Quanto ao jogo geopolítico mais amplo das grandes potências, embora possa ser importante, não pode mudar o facto de a maioria da população ser a favor da mudança e estar feliz com ela. Poderia ser semelhante à independência em 1971. A Índia ajudou o Bangladesh a conquistar a independência pelas suas próprias razões estratégicas geopolíticas, mas não diminuiu o sabor da independência. Se o desejo dos bangladeshianos coincide com o objetivo dos outros, que assim seja. É uma situação ganha-ganha para ambos.
Em última análise, o Bangladesh terá bases sólidas para proteger as instituições que sustentam a democracia, tais como um poder judicial independente, um sistema parlamentar funcional com partidos de oposição eficazes, meios de comunicação social vibrantes e organizações da sociedade civil.

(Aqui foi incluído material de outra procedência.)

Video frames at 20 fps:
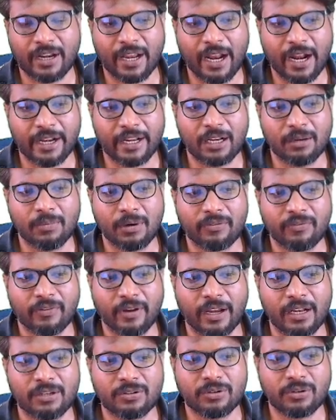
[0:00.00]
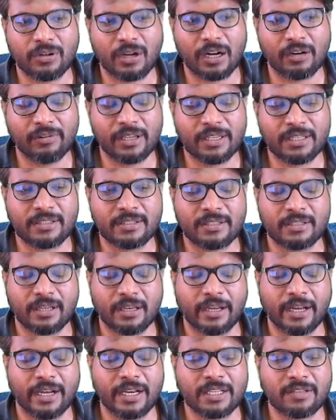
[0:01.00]
handlebar file should always
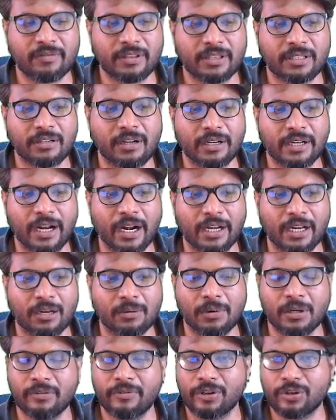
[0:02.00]
ends with .handlebar.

Tornar-se-á um país que reconhece a consciência colectiva dos principais cidadãos e intelectuais e estabelece a boa governação e a justiça social. A economia poderá sofrer algumas flutuações devido a problemas no sector financeiro e no mercado de exportação, mas um sector agrícola robusto, um mercado imobiliário interno vibrante e as remessas manterão o país à tona.
O autor é um ex-funcionário da ONU e atuou como Chefe da Divisão de Apoio a Políticas para a Ásia e o Pacífico na Organização das Nações Unidas para Alimentação e Agricultura (FAO).